W czasie przeprowadzonych oględzin miejsca wypadku stwierdzono, że z otworu technologicznego w podłodze kabiny operatora wystawał zaparty o spąg odcinek żerdzi o średnicy 38 mm i wystający ok. 0,4 metra od podłogi. Otwór, przez który przeszła żerdź, nie był zasłonięty zaślepką przykręcaną przeznaczonymi do tego celu dwoma śrubami. W jednym z gwintowanych otworów brakowało śruby mocującej zaślepkę, druga śruba była niedokręcona, natomiast metalowy dekiel zaślepki swobodnie obracała się wokół niedokręconej śruby. Stwierdzono również przecięte koło kierownicy i wiązkę instalacji elektrycznej, które to uszkodzenia powstały podczas akcji uwalniania poszkodowanego. Stwierdzono również deformację kolumny kierownicy.
Przyczyną wypadku było przebicie lewej stopy jadącego ładowarką operatora, przez najechaną żerdź wiertniczą, której uniesiony ze spągu koniec przedostał się przez niezabezpieczony otwór technologiczny w podłodze do kabiny operatora.
Do wypadku przyczyniło się niezabezpieczenie otworu technologicznego w podłodze kabiny w sposób przewidziany w dokumentacji techniczno-ruchowej ładowarki LKP-903, służącego do odprowadzania zabrudzeń z wnętrza kabiny na zewnątrz oraz pozostawienie pękniętej żerdzi na drodze ruchu ładowarki.

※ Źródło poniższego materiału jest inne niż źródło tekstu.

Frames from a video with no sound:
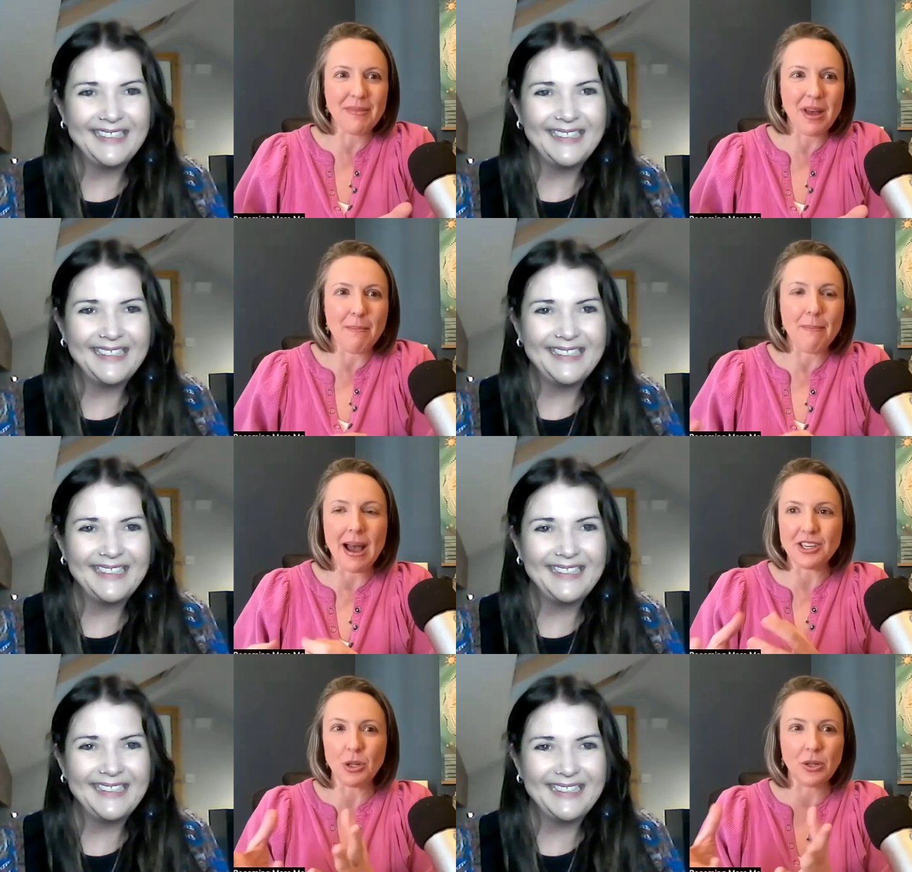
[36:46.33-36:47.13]
Speaker 1: a
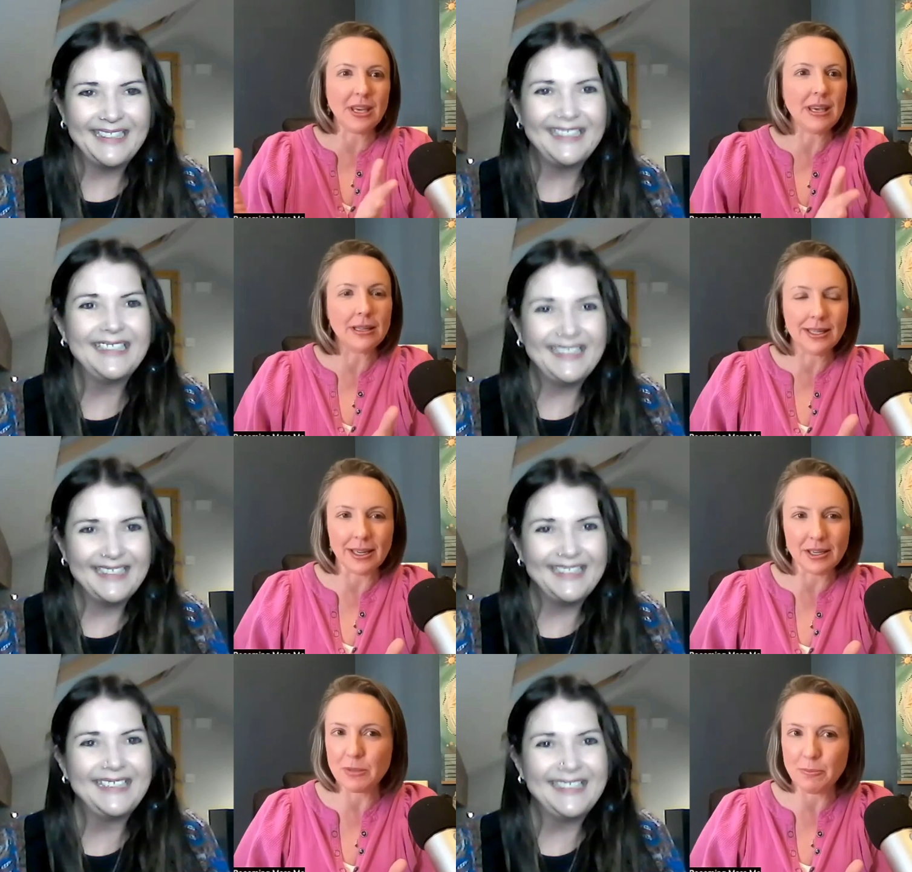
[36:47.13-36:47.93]
magical healing
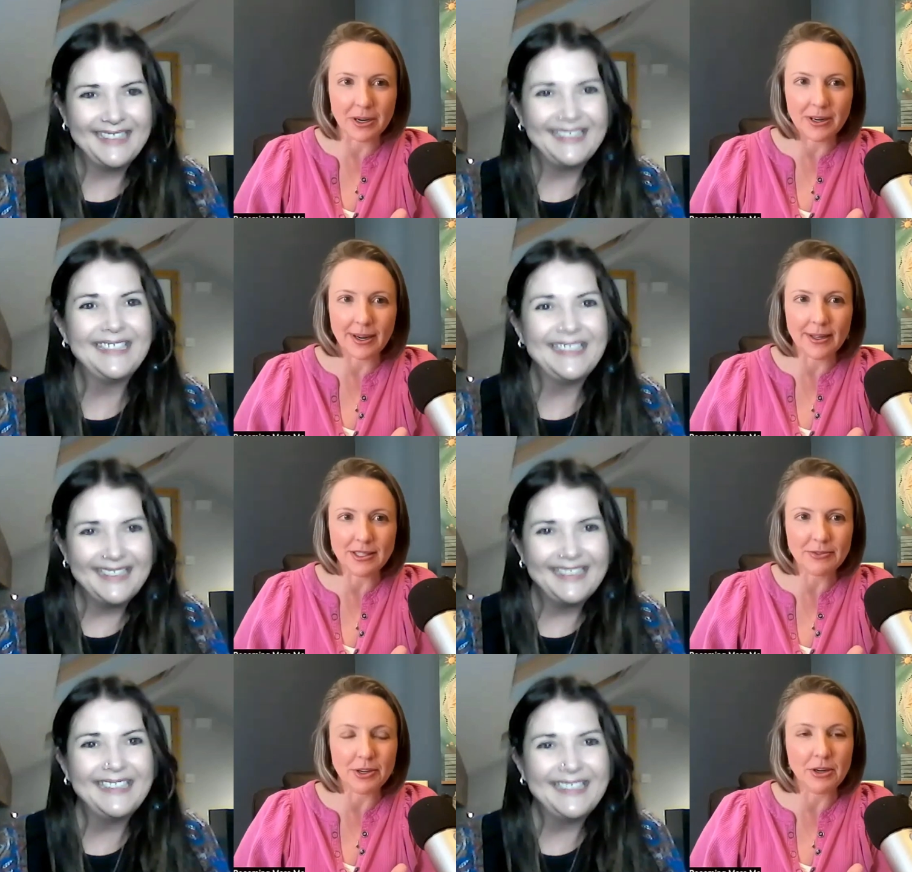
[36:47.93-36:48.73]
experience
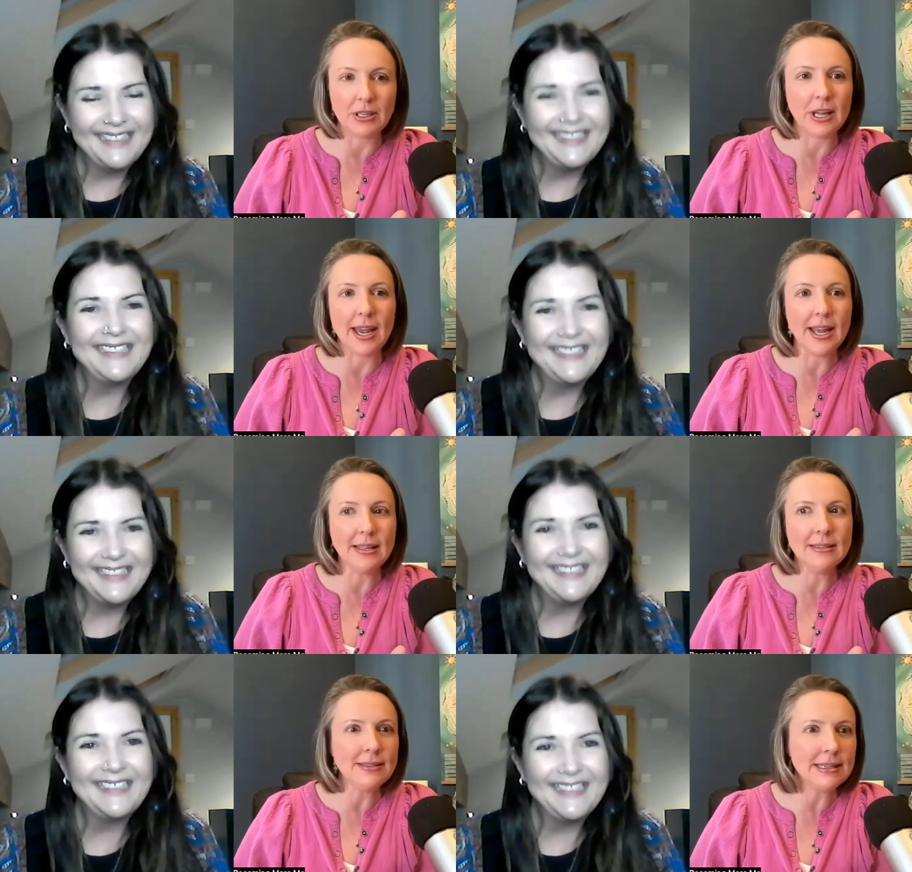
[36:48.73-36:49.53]
for your
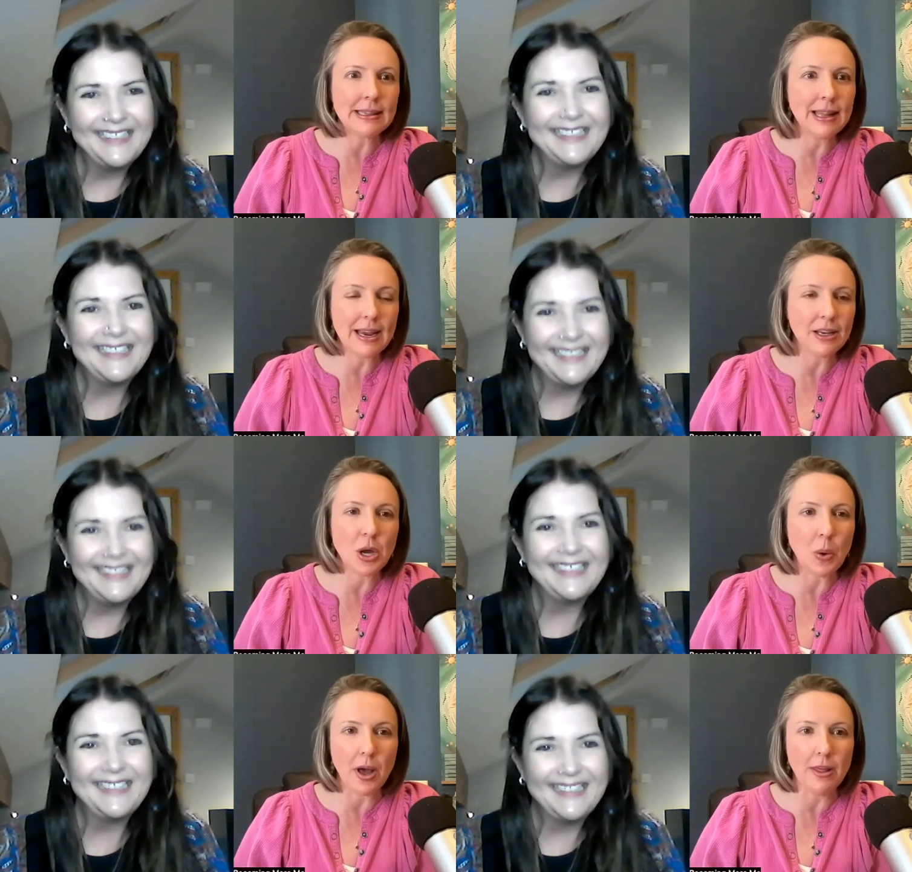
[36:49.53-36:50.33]
clients is like
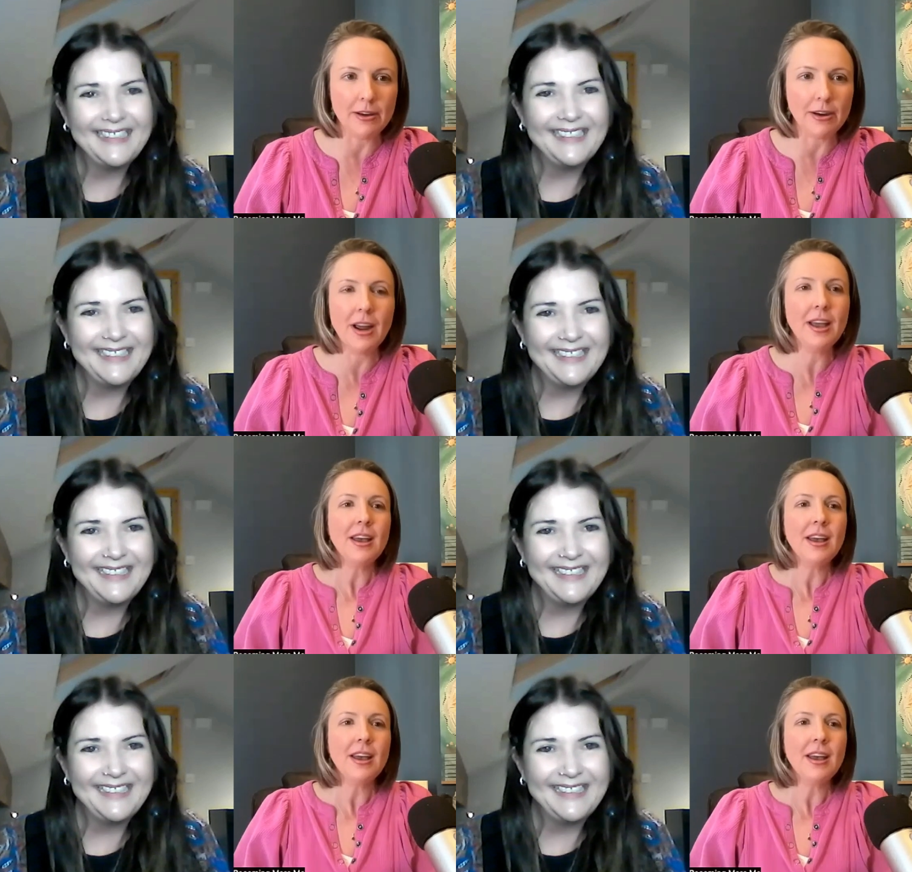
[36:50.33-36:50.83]
no other.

W związku z wypadkiem dyrektor OUG we Wrocławiu wydał decyzję, którą wstrzymał ruch zakładu górniczego KGHM POLSKA MIEDŹ S.A. Oddział Zakłady Górnicze „Rudna” w Polkowicach w części dotyczącej eksploatacji ładowarki typu LKP-903 produkcji KGHM ZANAM S.A. do czasu usunięcia w niej nieprawidłowości powstałych w wyniku zdarzenia oraz w trakcie uwalniania poszkodowanego i doprowadzenia ładowarki do stanu zgodnego z dokumentacją techniczno-ruchową producenta, a także dokonania odbioru technicznego i uzyskaniu wymaganego zezwolenia na oddanie jej do ruchu.
Ponadto, dyrektor OUG we Wrocławiu nakazał bezpieczne przetransportowanie przedmiotowej ładowarki do wskazanego miejsca, w którym możliwe będzie wykonanie naprawy i ponowne przeprowadzenie odbioru technicznego w celu uzyskaniu wymaganego zezwolenia na oddanie ładowarki do ruchu.
Dalsze działania dyrektora OUG we Wrocławiu zostaną podjęte po zakończeniu postępowania w sprawie ustalenia przyczyn i okoliczności wypadku.
Informację opracowano na podstawie danych z OUG we Wrocławiu.